Please repeat, exactly as written, every line from the one containing "[3:12.75-3:13.91]" through the last line of the records, both included, and leave out any pictures.

# # # # # # #

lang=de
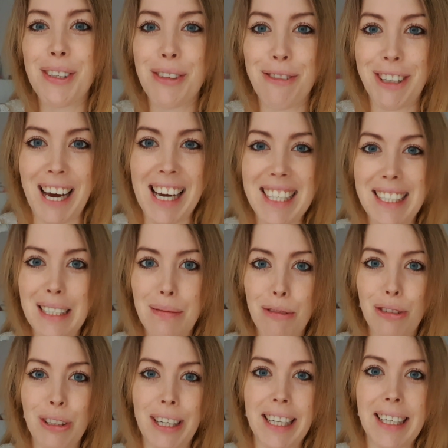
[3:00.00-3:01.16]
schon für
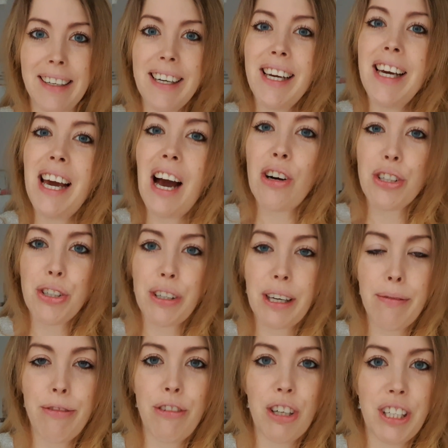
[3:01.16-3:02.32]
Reiseimpfungen, auch schon
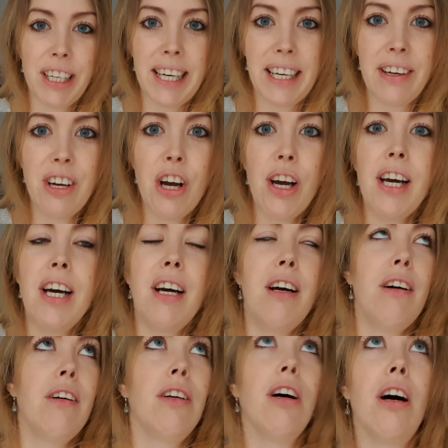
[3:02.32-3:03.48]
geimpft worden gegen
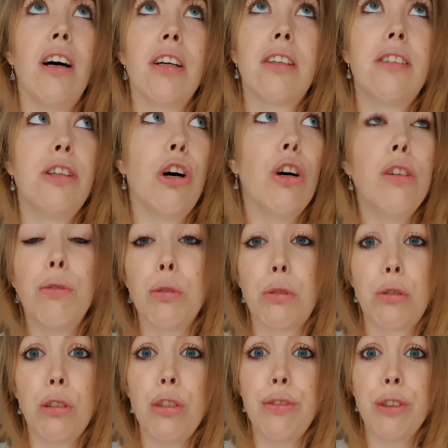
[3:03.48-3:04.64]
Ach, Tolvo,
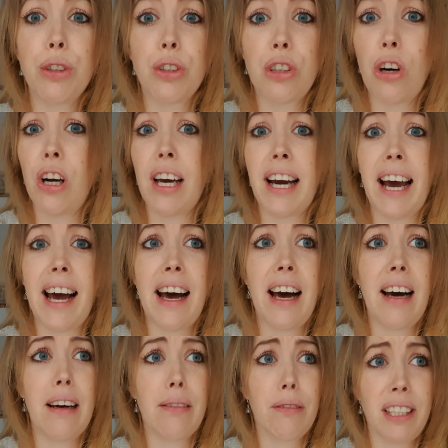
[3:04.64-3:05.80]
Typhus,
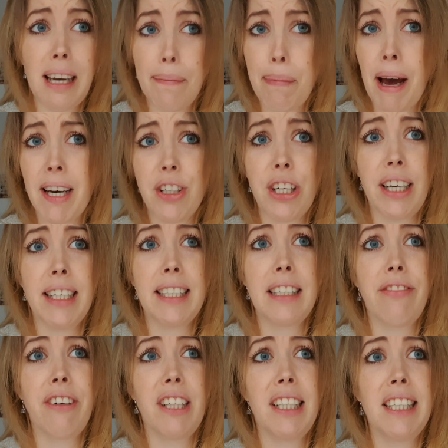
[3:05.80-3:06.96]
Cholera, japanische
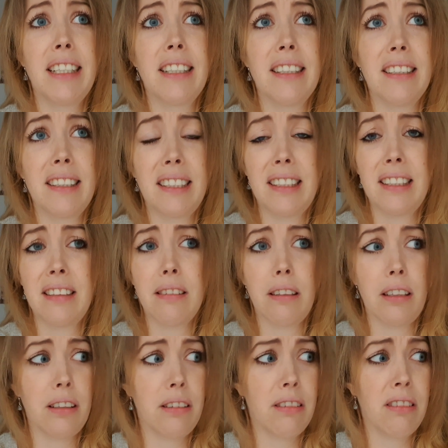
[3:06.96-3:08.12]
Enzephalitis,
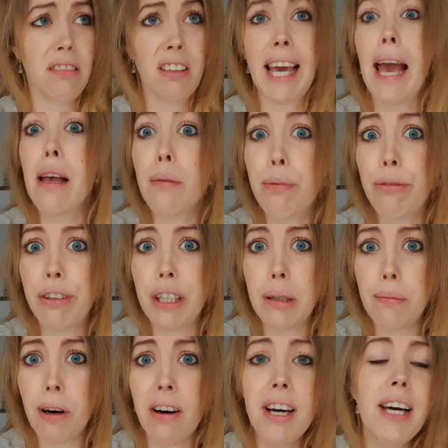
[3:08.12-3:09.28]

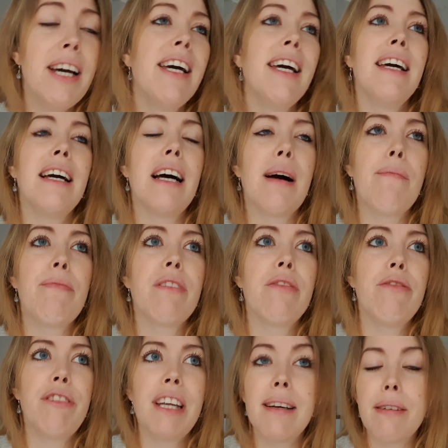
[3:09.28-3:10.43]
Gelbfieber. Ähm,
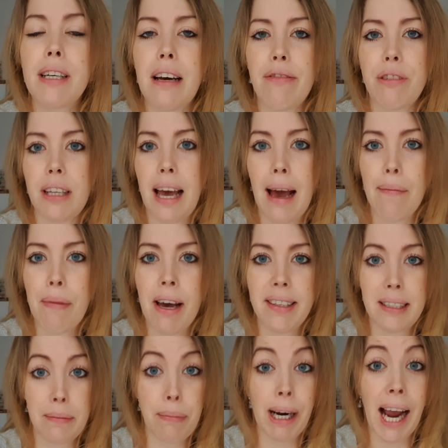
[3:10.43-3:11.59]
viele davon haben,
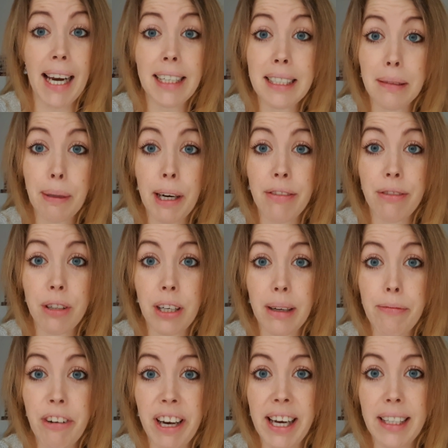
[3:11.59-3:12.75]
sind bekannt, dass man davon
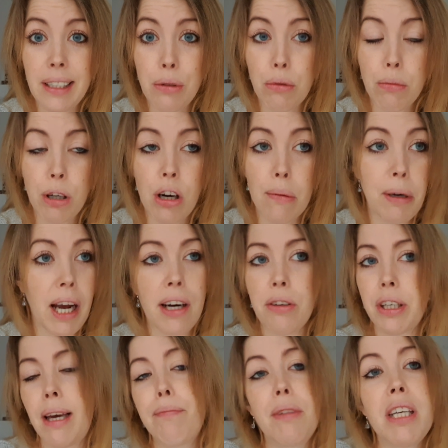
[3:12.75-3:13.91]
Impfreaktionen bekommen kann und
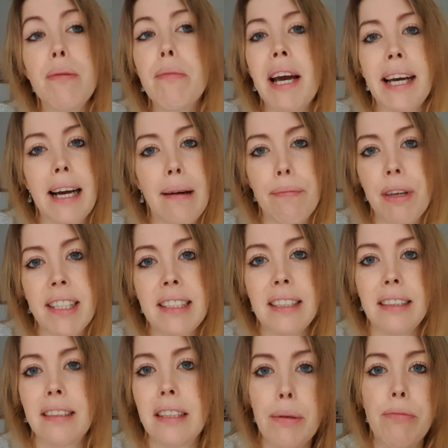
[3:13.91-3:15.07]
ich habe nie mehr gehabt als
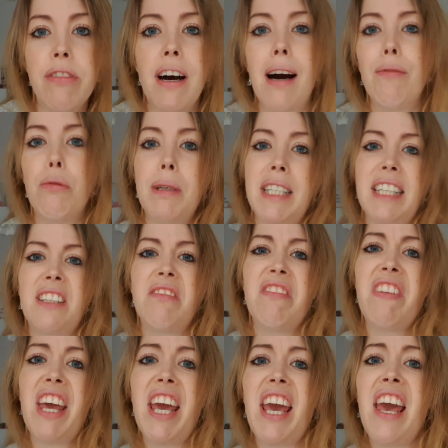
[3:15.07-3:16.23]
diesen Impfarm, wo man sagt so,
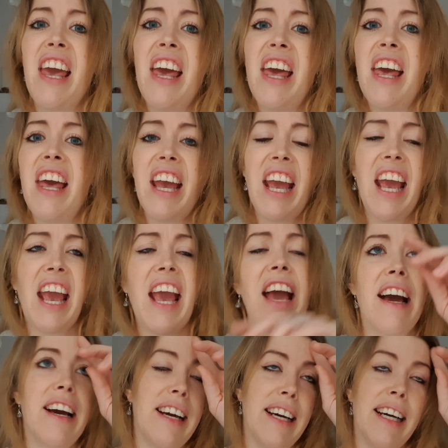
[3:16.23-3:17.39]
äh, äh.
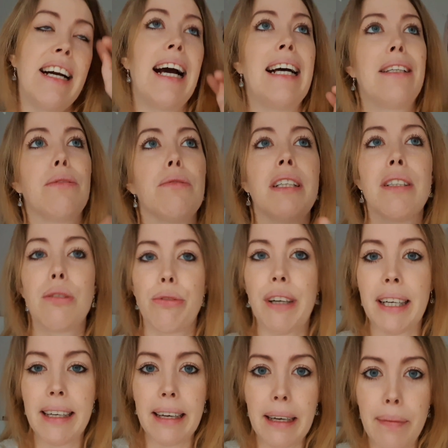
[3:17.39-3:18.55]
Also
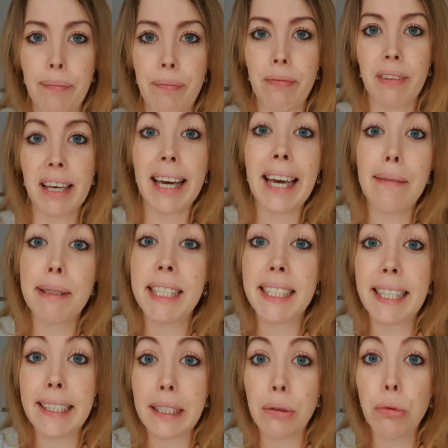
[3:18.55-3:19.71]
insofern, ähm, ich habe sie
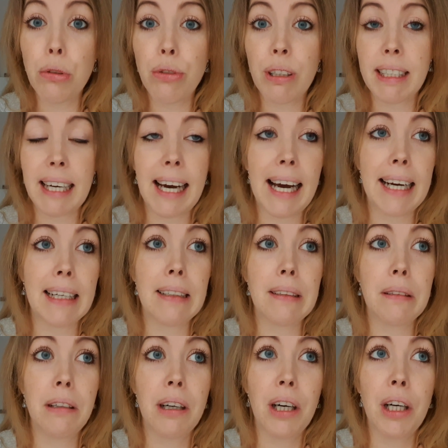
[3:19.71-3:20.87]
sehr, sehr gut
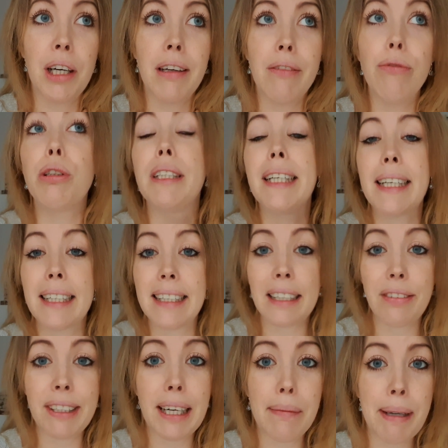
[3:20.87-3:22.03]
vertragen, würde es jederzeit
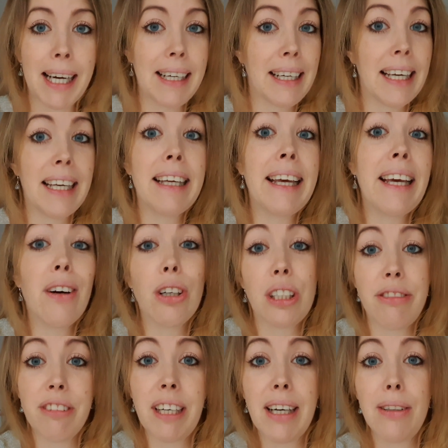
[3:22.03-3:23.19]
wieder machen. Ich gehe auch
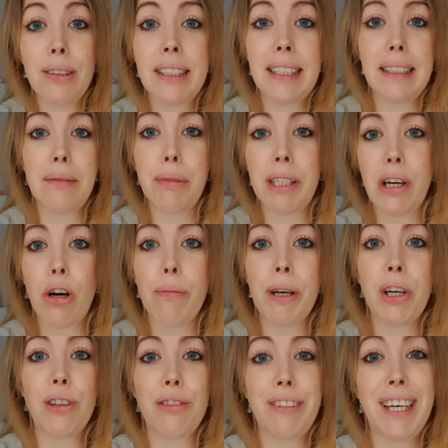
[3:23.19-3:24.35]
davon aus, dass mit der
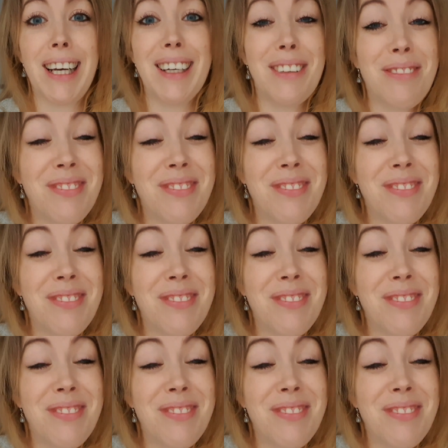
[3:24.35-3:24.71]
Omikron-Welle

# # # # # # #

ANSWER SPACE:
[3:12.75-3:13.91]
Impfreaktionen bekommen kann und
[3:13.91-3:15.07]
ich habe nie mehr gehabt als
[3:15.07-3:16.23]
diesen Impfarm, wo man sagt so,
[3:16.23-3:17.39]
äh, äh.
[3:17.39-3:18.55]
Also
[3:18.55-3:19.71]
insofern, ähm, ich habe sie
[3:19.71-3:20.87]
sehr, sehr gut
[3:20.87-3:22.03]
vertragen, würde es jederzeit
[3:22.03-3:23.19]
wieder machen. Ich gehe auch
[3:23.19-3:24.35]
davon aus, dass mit der
[3:24.35-3:24.71]
Omikron-Welle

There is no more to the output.